Hindu American Foundation (HAF) has objected to a move by the Maryland House of Delegates trying to pass House Bill 0418, which will ban the display of ‘Swastika’ on school grounds, including on clothes, bags, folders, and similar items.
According to HAF, the Bill also defines Swastika as a symbol of hate. They said on their website page: “Imagine the shame and bullying our children could face as a result of the state’s misportrayal of the Swastika.”
The organisation tried to explain that the Swastika has been an auspicious sign of goodness and the passing of the Bill could lead to attacks on homes of Hindus and their religious sites, reported Times of India.
Not the First Ban Attempt
Right-wing neo-Nazi groups and white supremacists have repeatedly displayed and used the Nazi emblem. This is why Maryland isn’t the first state to bring in a Bill to ban the the Nazi symbol.
Earlier, the HAF was successful in impeding a similar bill in New York, where the group explained the origins of the symbol to key lawmakers.
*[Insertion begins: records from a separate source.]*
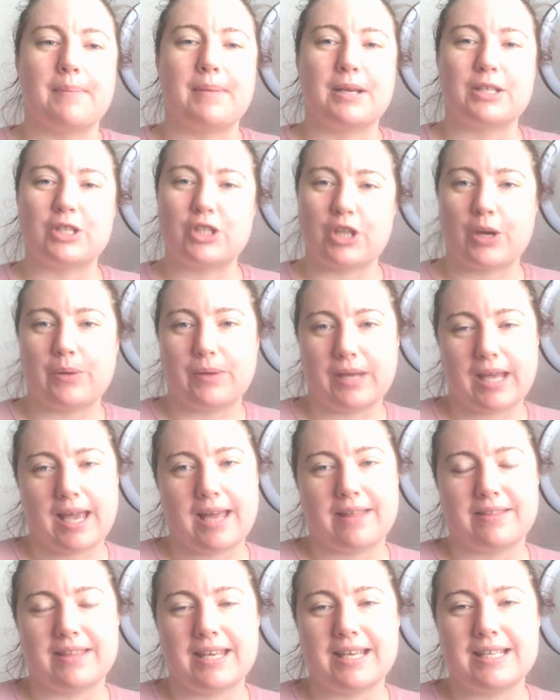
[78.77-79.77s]
So
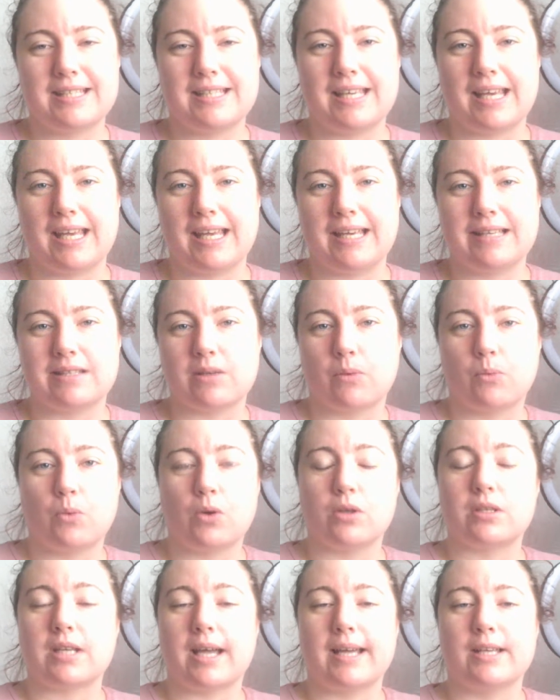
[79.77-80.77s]
yeah, this is
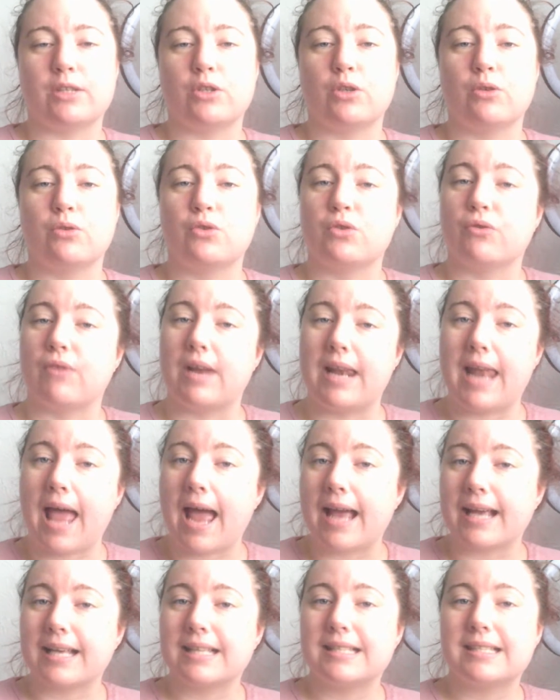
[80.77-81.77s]
what I do to
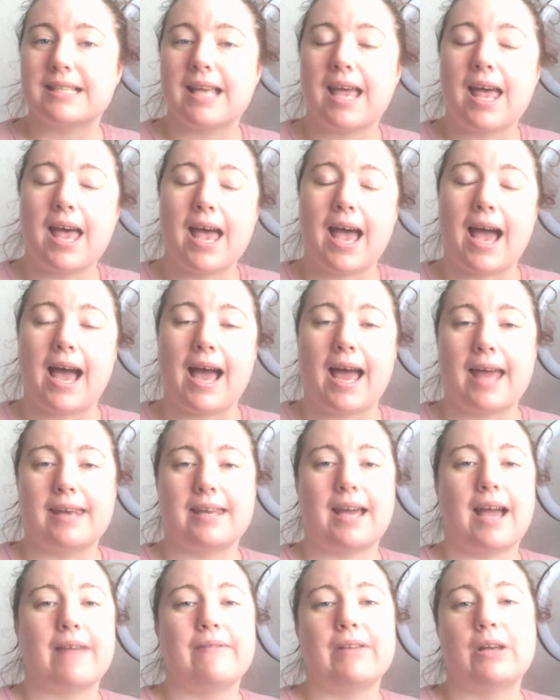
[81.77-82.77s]
relax and
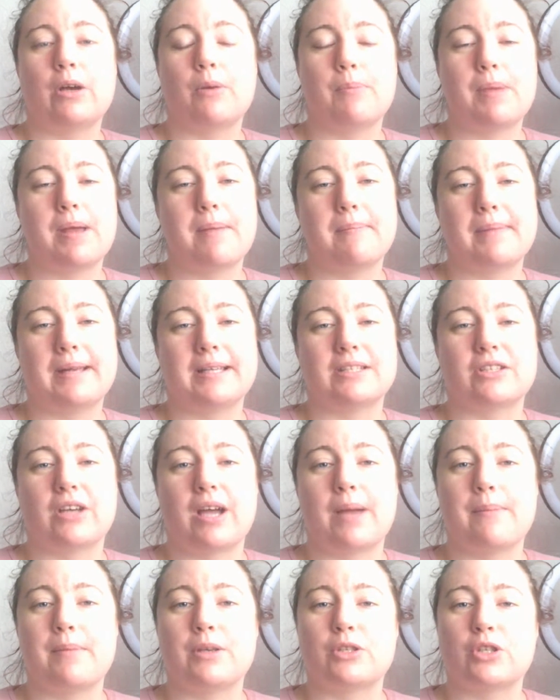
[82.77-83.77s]
have a little bit of me
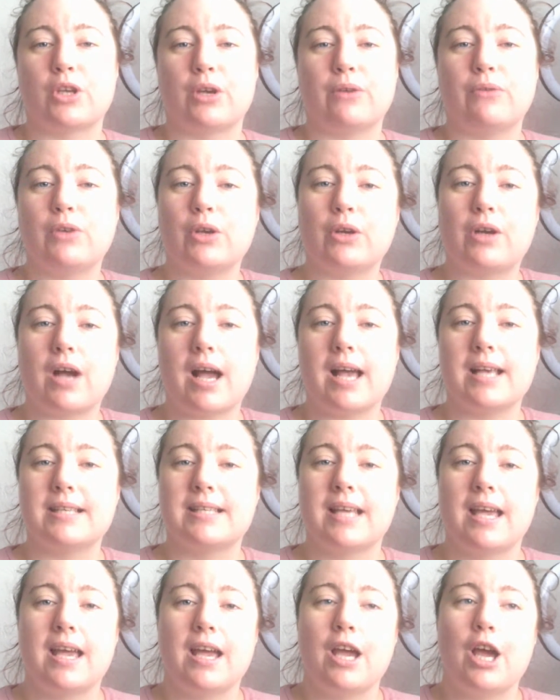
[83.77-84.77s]
time. So if you guys
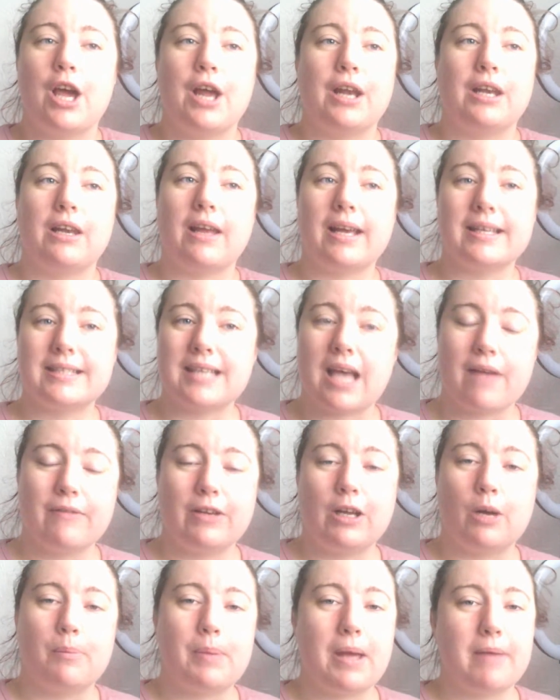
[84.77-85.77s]
like to have a
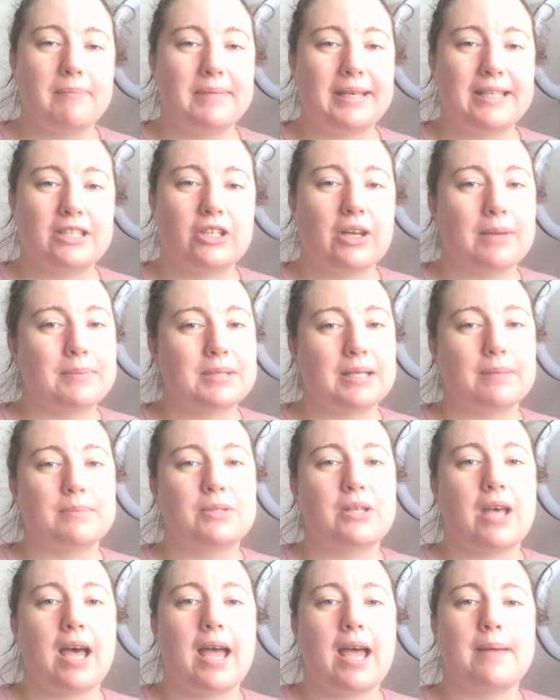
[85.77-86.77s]
little bit of me time
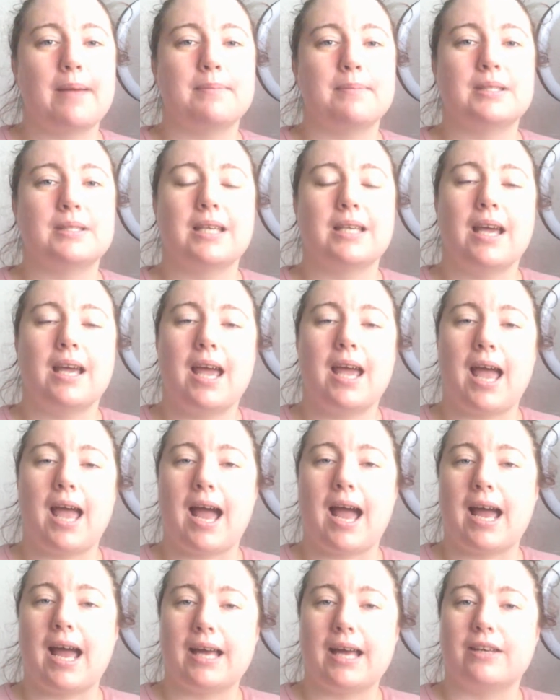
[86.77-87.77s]
sometimes
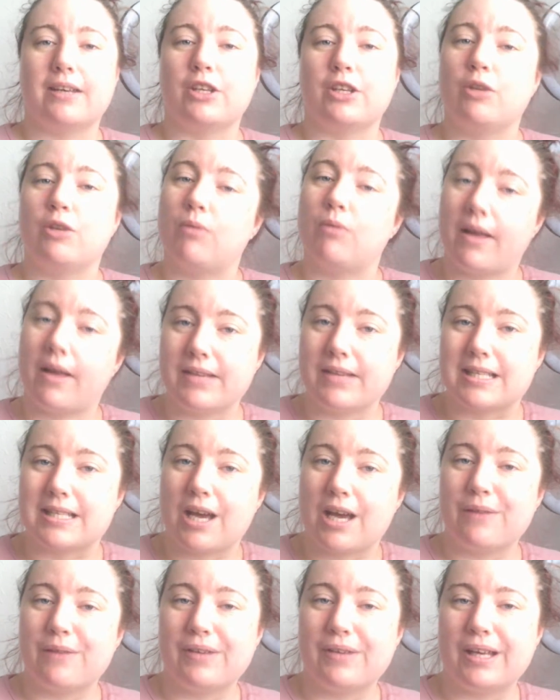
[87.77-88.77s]
and you like these
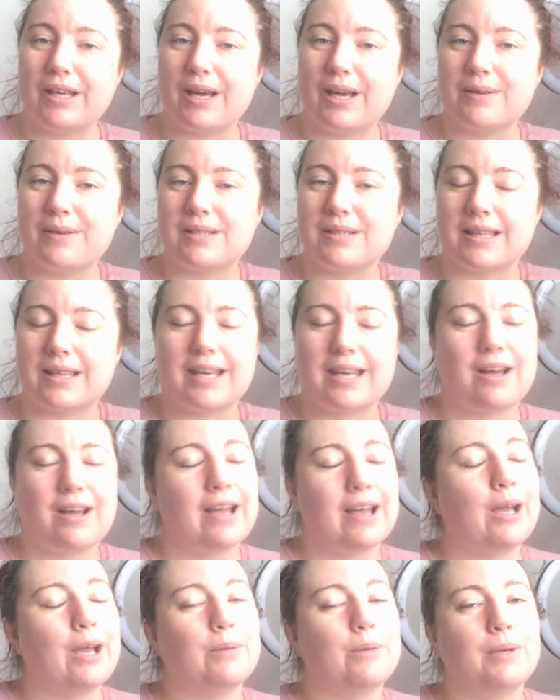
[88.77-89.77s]
kind of videos, then I
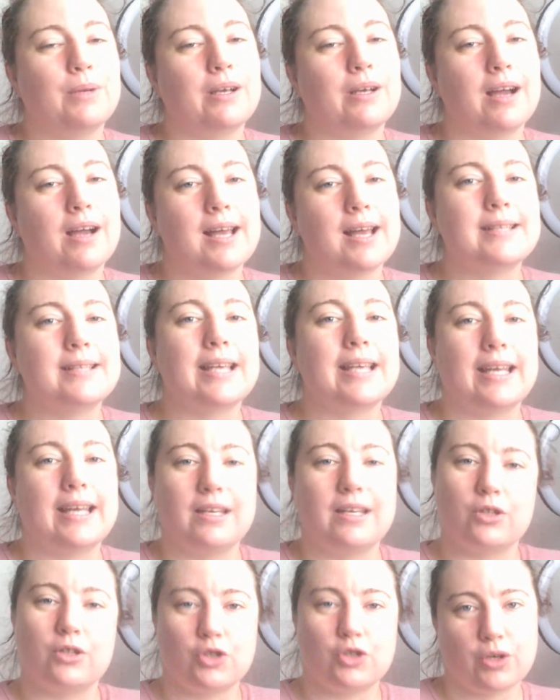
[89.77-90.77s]
hope you guys
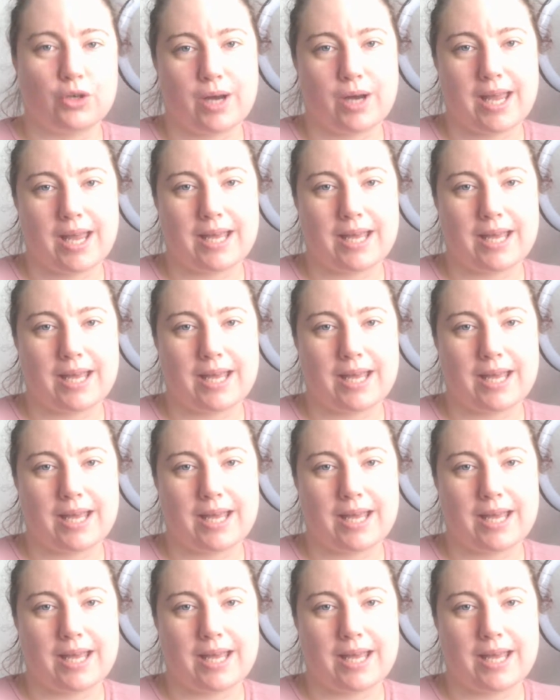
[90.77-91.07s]
enjoy.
In another blog, the group explained the meaning of Swastika saying: “In Sanskrit, the word is a combination of ‘su’ (meaning ‘good’) and ‘asti’ (meaning ‘to exist’). Popularly, this gets translated as ‘all is well’.”
The organisation added, “The Nazi Party adopted the hooked cross (Hakenkreuz in German) as its emblem in 1920. But before that it was used on “Coca-cola and beer bottles. The Boy Scouts in the US and other scouting groups in Europe used Swastikas on badges.”
HAF claims that the House Bill 0418 “conflates the Nazi emblem or hooked cross with the swastika”, and doesn’t make any distinction between them or their history.
(With inputs from Times of India and Hindu American Foundation.)